Wasting Away

TLC (Teaching and Learning College)
2 minute read

Wasting Away

April 04, 2025 at 11:08PM

Why are Florida manatees starving to death in unprecedented numbers? What has compromised the sea grass they favor as food? As it turns out, officials have known that nitrogen and phosphorus runoff from developed land and local industry has been polluting the Indian River Lagoon and hundreds of other waterways for decades. The Florida Department of Environmental Protection says they’ve spent millions to “reduce the effects of contamination.” For the Tampa Bay Times, Zachary T. Sampson, Shreya Vuttaluru, and Bethany Barnes report on why the government’s reactionary approach to polluted waterways has failed the manatees that call them home.

But the cleanup measures are far from comprehensive. Florida’s biggest sources of water pollution — agriculture and development — aren’t held to strict limits on the nitrogen and phosphorus that flow off sprawling farms and city streets. Chemicals spew from fertilizer and waste, eventually reaching fragile waters.
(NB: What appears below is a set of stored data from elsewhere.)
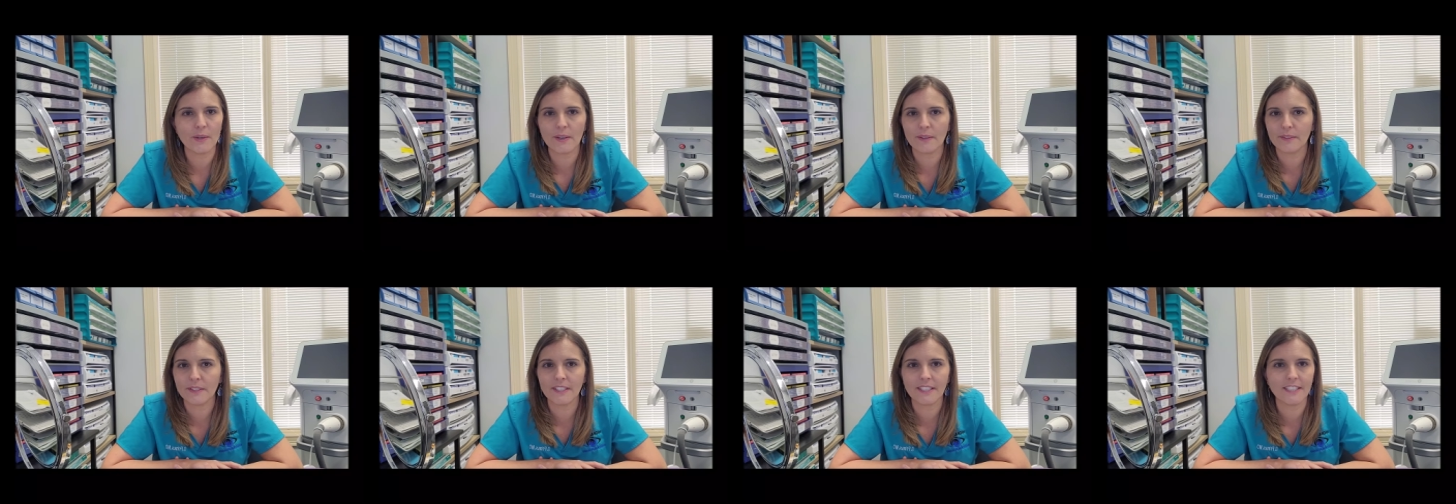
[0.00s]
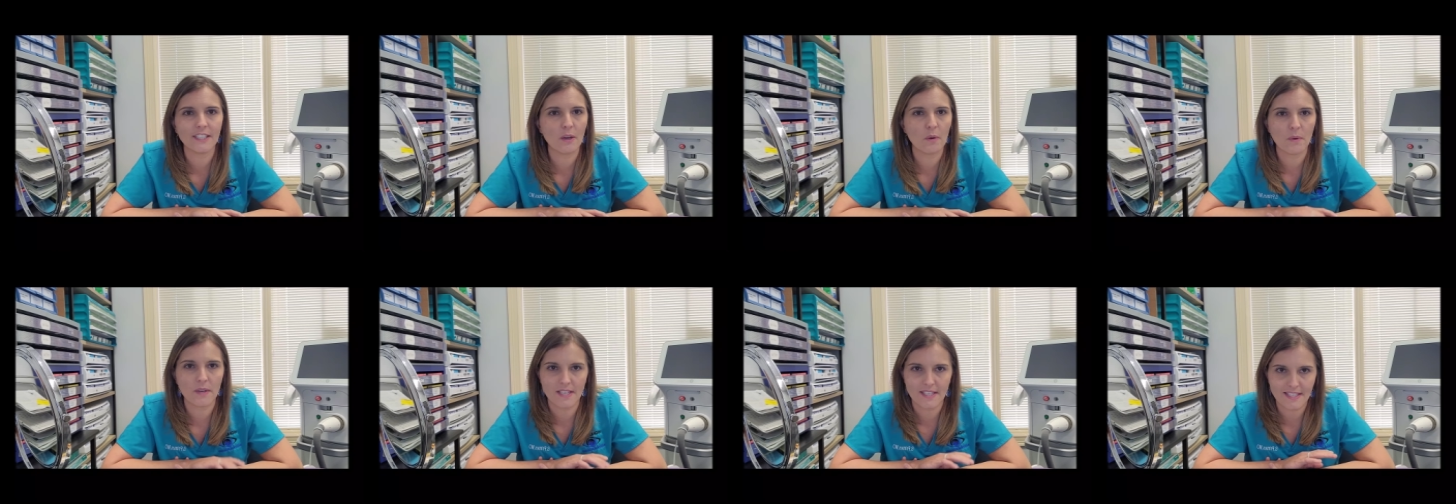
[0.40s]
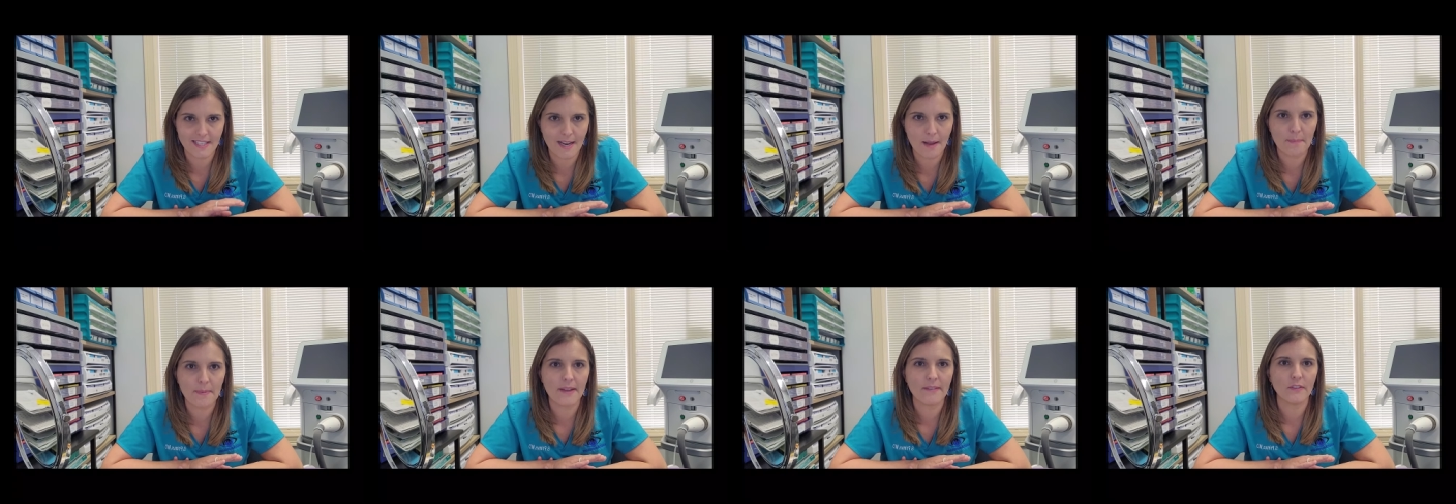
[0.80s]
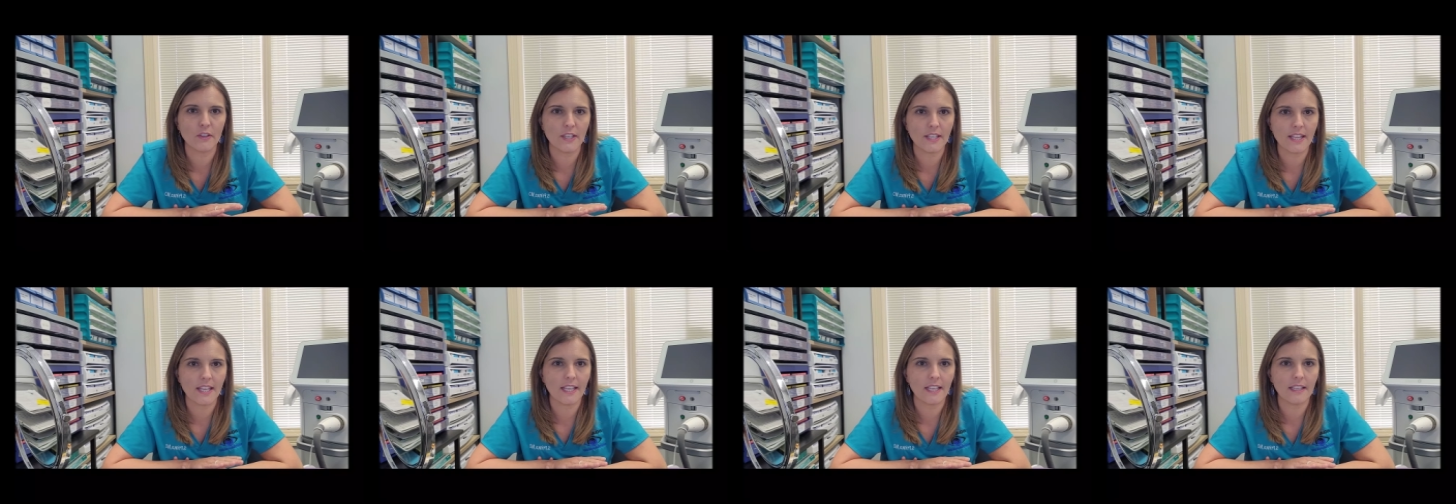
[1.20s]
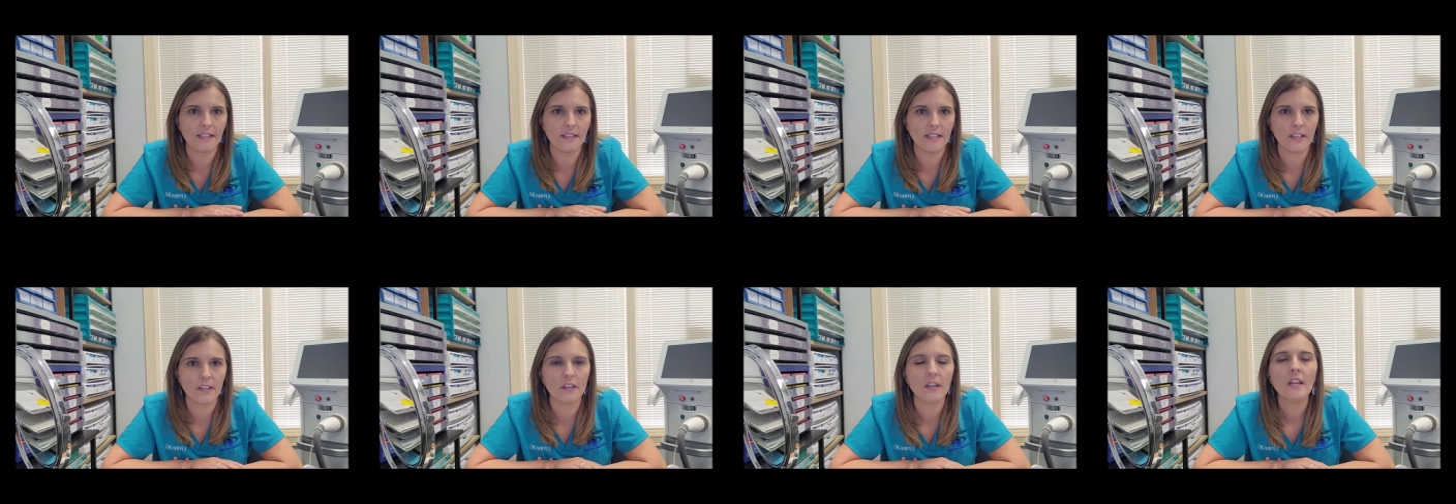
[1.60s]
I really don't want to stop everything in
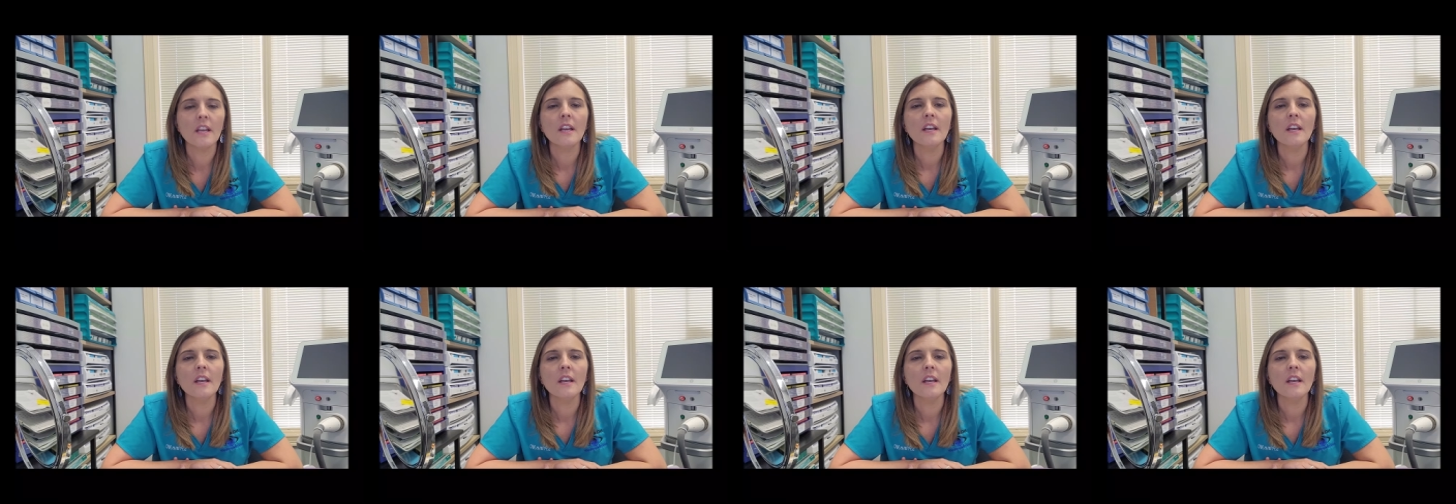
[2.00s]
there.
The Times found that every year, an estimated 100 million pounds of nitrogen and 4.5 million pounds of phosphorus could mar already contaminated waters, from the Panhandle to Miami.

That includes more than 3 million pounds of nitrogen and 400,000 pounds of phosphorus around the Lagoon — much of it from runoff. Developers and farmers have transformed tens of thousands of acres into subdivisions, ranches and shopping plazas over the last four decades.

Such contamination isn’t the type that draws quick condemnation like an oil or wastewater spill. It imposes a more insidious toll, one that can go unnoticed until it eventually explodes.